Yona-Appletree / LEDscape

Beagle Bone Black cape and firmware for driving a large number of WS281x LED strips.
126 stars 58 forks source link

Very rare but possible glitching on PRU signal generation that can cause unexpected flashes #49

Open bigjosh opened 7 years ago

bigjosh commented 7 years ago

While the vast, vast majority of 0 bits coming out of the PRU are 300ns-370ns wide, I am seeing a very rare case where a 0 bit can be as wide as 540ns, which is wide enough to be seen as a 1 by some WS2812B chips.

When the problem happens, it seems to stretch all output bits being transmitted at that moment, although there is only material impact on 0 bits since 1 bits just become slightly longer 1 bits.

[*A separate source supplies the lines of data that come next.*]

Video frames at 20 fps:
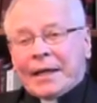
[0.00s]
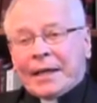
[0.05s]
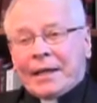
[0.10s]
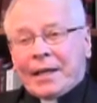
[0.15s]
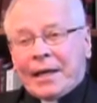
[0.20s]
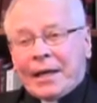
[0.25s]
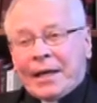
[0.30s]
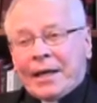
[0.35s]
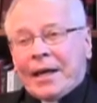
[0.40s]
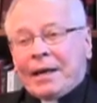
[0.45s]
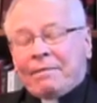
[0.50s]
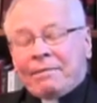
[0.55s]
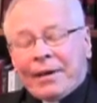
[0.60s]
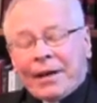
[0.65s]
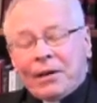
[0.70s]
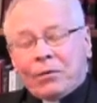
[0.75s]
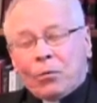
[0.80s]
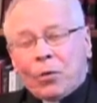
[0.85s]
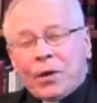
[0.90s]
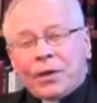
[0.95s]
The
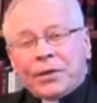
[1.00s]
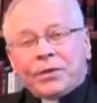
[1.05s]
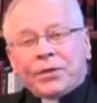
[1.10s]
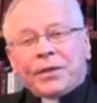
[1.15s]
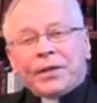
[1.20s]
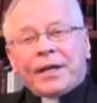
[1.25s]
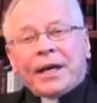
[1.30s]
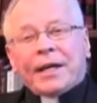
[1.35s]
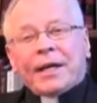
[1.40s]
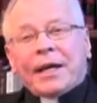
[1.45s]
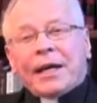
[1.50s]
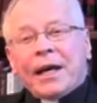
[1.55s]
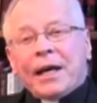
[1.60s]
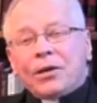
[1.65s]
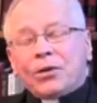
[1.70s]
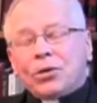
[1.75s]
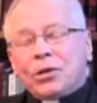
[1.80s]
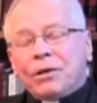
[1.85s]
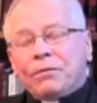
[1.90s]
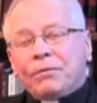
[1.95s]
event was the
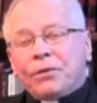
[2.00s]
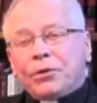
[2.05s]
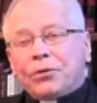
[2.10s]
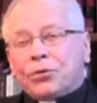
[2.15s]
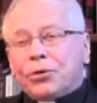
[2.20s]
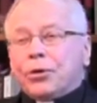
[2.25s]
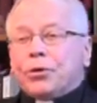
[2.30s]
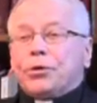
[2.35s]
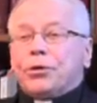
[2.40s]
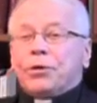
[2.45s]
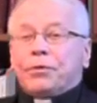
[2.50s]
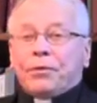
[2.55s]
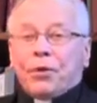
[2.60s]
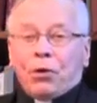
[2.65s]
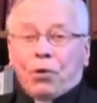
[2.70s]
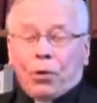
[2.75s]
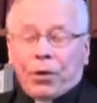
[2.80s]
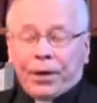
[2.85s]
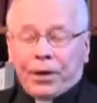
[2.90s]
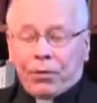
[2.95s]
dedication of the Church of the
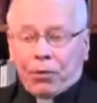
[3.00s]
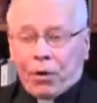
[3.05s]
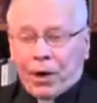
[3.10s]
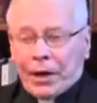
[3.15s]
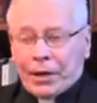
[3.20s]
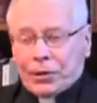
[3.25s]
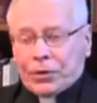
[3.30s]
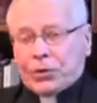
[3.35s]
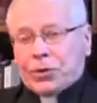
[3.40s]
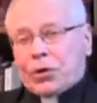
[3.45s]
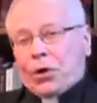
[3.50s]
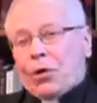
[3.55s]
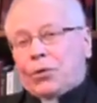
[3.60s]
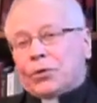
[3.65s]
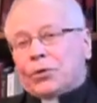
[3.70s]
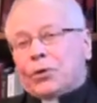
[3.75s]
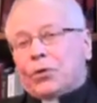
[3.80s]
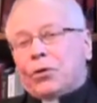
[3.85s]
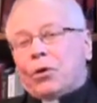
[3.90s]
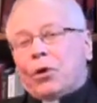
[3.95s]
Holy Cross,
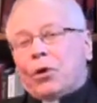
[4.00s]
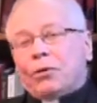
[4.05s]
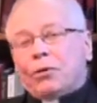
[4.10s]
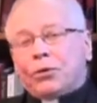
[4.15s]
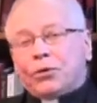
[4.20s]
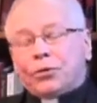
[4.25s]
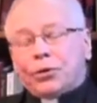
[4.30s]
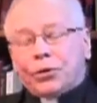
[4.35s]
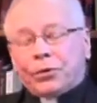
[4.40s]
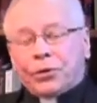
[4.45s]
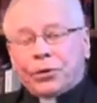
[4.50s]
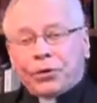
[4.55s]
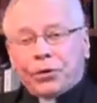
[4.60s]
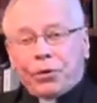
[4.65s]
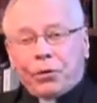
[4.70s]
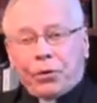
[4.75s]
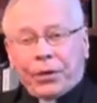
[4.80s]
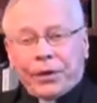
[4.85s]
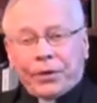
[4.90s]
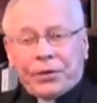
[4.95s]
also called the Church of the
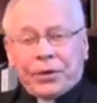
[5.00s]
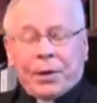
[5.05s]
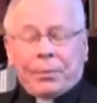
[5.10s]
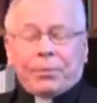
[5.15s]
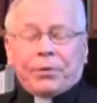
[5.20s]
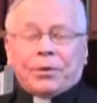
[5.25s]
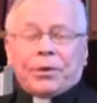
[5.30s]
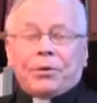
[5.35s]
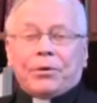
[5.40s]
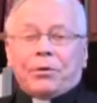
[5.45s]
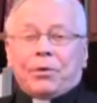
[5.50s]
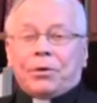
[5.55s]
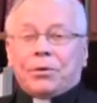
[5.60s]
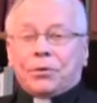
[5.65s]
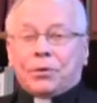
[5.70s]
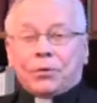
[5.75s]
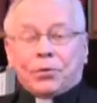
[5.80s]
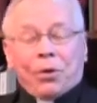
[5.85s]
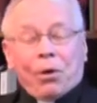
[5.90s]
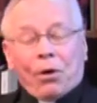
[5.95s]
Holy Sepulchre,
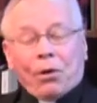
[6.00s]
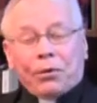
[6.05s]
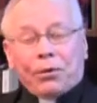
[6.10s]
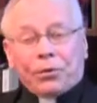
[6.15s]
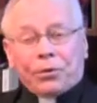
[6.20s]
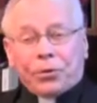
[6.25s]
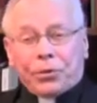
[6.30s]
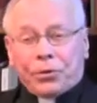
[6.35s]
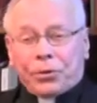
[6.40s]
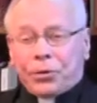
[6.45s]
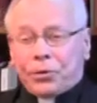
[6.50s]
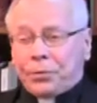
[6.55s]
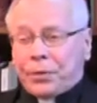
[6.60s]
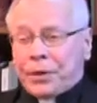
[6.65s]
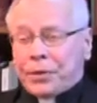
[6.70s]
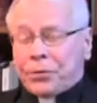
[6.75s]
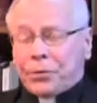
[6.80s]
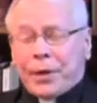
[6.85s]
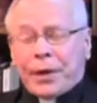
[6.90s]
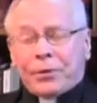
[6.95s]
also called the Church of the
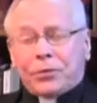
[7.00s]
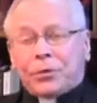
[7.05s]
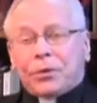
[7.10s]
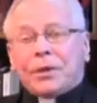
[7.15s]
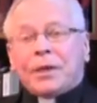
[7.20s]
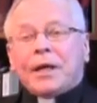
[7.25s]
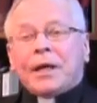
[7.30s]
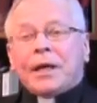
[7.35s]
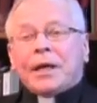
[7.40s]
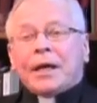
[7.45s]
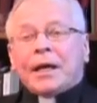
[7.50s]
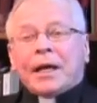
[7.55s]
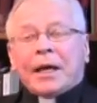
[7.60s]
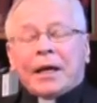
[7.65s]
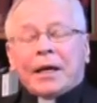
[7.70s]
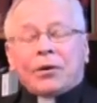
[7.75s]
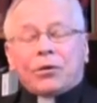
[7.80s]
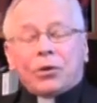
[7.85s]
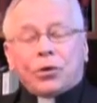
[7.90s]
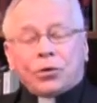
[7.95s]
Resurrection,
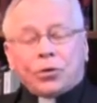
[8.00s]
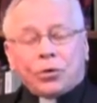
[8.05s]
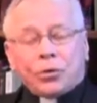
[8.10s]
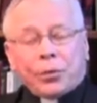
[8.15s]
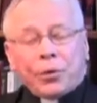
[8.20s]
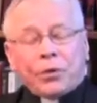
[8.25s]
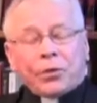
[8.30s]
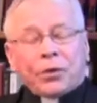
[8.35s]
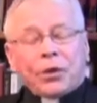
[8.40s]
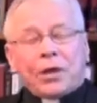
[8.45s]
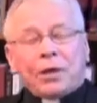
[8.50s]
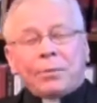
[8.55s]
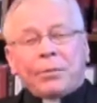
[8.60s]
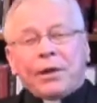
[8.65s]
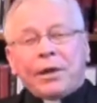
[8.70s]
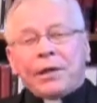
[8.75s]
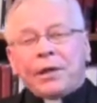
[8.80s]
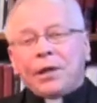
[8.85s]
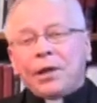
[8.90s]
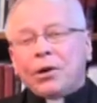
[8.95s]
in Jerusalem
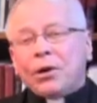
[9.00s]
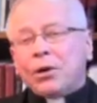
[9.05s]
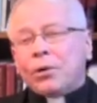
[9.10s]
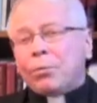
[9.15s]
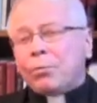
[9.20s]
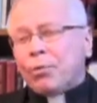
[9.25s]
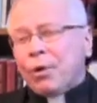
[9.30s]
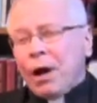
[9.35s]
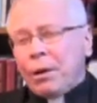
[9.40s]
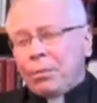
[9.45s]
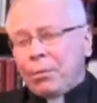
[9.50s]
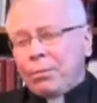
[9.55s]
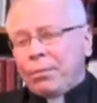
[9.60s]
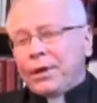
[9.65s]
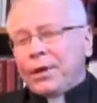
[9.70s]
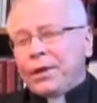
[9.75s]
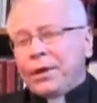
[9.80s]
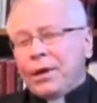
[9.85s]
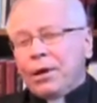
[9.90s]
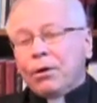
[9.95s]
in the year,
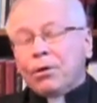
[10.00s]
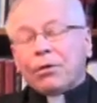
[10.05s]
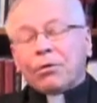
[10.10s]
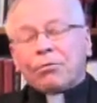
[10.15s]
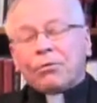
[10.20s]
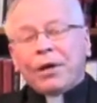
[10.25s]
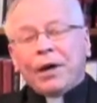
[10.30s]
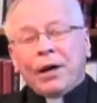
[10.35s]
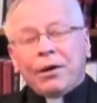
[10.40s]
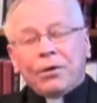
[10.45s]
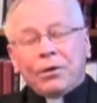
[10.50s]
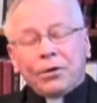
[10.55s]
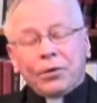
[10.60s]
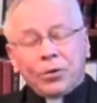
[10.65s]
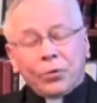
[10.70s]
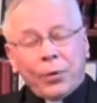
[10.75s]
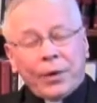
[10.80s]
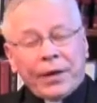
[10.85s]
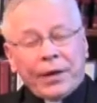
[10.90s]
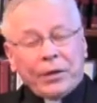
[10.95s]
probably the year
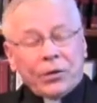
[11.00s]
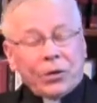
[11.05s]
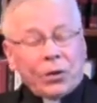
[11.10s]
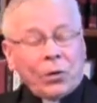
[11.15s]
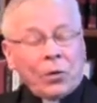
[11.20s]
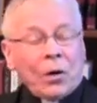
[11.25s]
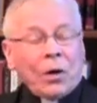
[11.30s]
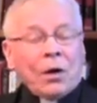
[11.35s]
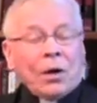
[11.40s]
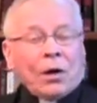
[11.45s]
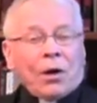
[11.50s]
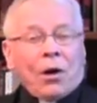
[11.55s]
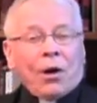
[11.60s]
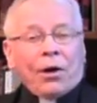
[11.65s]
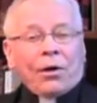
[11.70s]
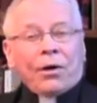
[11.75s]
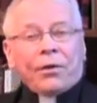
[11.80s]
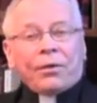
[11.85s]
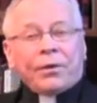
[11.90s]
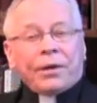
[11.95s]
320. So
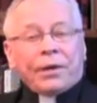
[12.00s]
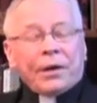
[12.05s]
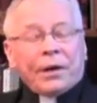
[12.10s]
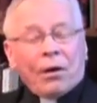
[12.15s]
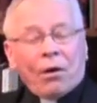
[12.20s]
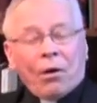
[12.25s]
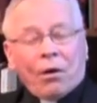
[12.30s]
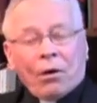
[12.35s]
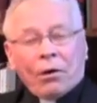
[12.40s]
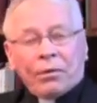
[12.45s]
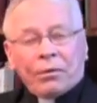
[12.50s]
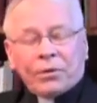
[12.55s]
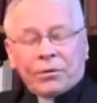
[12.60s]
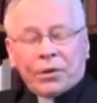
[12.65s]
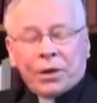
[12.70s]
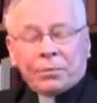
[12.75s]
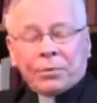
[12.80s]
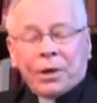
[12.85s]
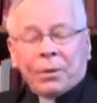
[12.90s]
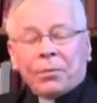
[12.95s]
on
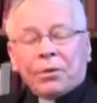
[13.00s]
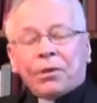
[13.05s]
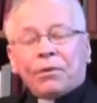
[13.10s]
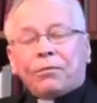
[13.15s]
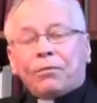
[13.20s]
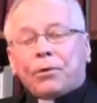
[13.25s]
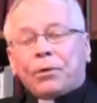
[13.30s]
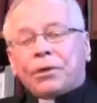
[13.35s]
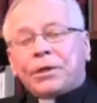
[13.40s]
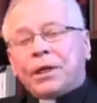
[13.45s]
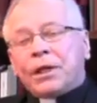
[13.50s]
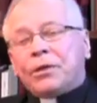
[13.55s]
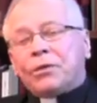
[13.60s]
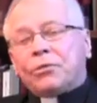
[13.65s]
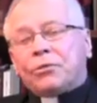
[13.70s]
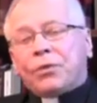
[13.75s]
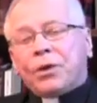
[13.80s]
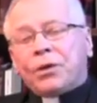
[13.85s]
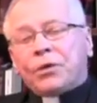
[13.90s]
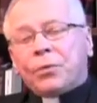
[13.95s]
September the 14th,
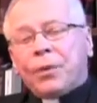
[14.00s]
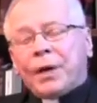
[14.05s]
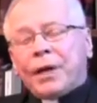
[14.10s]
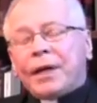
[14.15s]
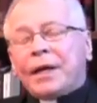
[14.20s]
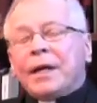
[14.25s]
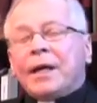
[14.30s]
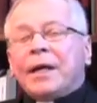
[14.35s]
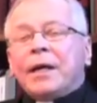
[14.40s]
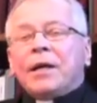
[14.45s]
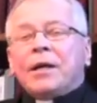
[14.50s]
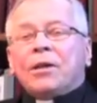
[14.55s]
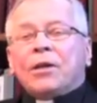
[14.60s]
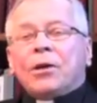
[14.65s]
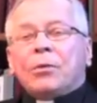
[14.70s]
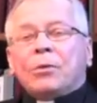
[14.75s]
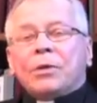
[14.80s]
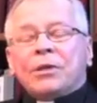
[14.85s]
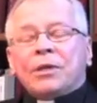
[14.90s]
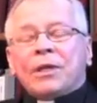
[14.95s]
320,
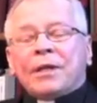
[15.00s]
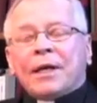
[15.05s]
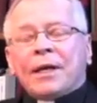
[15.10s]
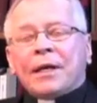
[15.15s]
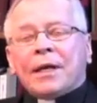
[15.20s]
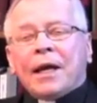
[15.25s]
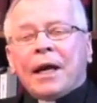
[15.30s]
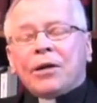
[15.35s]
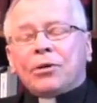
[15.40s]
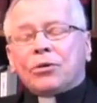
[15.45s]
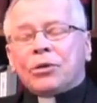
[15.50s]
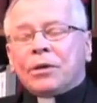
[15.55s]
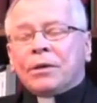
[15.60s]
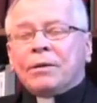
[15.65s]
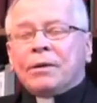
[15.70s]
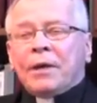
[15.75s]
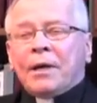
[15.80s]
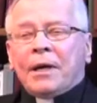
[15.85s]
there was the dedication.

Outwardly, this appears as a row of pixels flashing for a single frame. It is especially noticeable when running strings in demo mode "black" when all bits should be 0. It is possible this is only visible on WS2812B chips with a shorter-than-spec T1H minimum time.

I verified the problem by attaching a scope to an output and setting to trigger on minimum pulse width of 450ns. Then I ran the "black" demo mode. In this mode, all bits should be 0 so I should never see a pulse wider than 450ns. Yet I was (rarely) able to capture pulses as wide as 540ns.

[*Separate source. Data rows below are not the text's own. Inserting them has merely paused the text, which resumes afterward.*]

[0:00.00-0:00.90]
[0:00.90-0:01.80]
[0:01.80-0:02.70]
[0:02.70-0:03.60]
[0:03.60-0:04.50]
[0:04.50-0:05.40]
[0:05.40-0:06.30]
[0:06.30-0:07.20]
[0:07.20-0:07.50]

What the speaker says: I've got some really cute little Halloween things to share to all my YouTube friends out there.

The stretched bits seem to happen more frequently when the ARM is under heavy memory stress so I think this might be caused by a worst-case series of cache misses when the PRU accesses the data in ARM RAM.

The current approach of timing the bit phases uses the cycle counter. Is it possible that the cycle counter does not not count cycle where the PRU is stalled because it is waiting for a cache miss when reading external RAM? The STALL COUNT register possibly indicates this...

STALLCOUNT This value is incremented by 1 for every cycle during which the PRU is enabled and the counter is enabled (both bits ENABLE and COUNTENABLE set in the PRU control register), and the PRU was unable to fetch a new instruction for any reason.

Possible solutions might include...

  1. Rearrange current code so that all of the accesses to external RAM occur between bits rather than during the T0H phase of the bits. This would still add jitter to the time between bits when cache misses occur, but as long as this time is less than RESET, then the only impact should be (very) slightly diminished performance rather than bad data.
  2. Rewrite PRU code to copy pixel data into PRU RAM first and then transmit the bits directly from local PRU RAM during the timing sensitive frame.
  3. Rewrite the PRU code to use the IEP_TIMER to time the signal phases rather than the cycle counter. The IEP_COUNTER seems to be able to run deterministicly at 200MHz no matter what is happening with PRU accesses.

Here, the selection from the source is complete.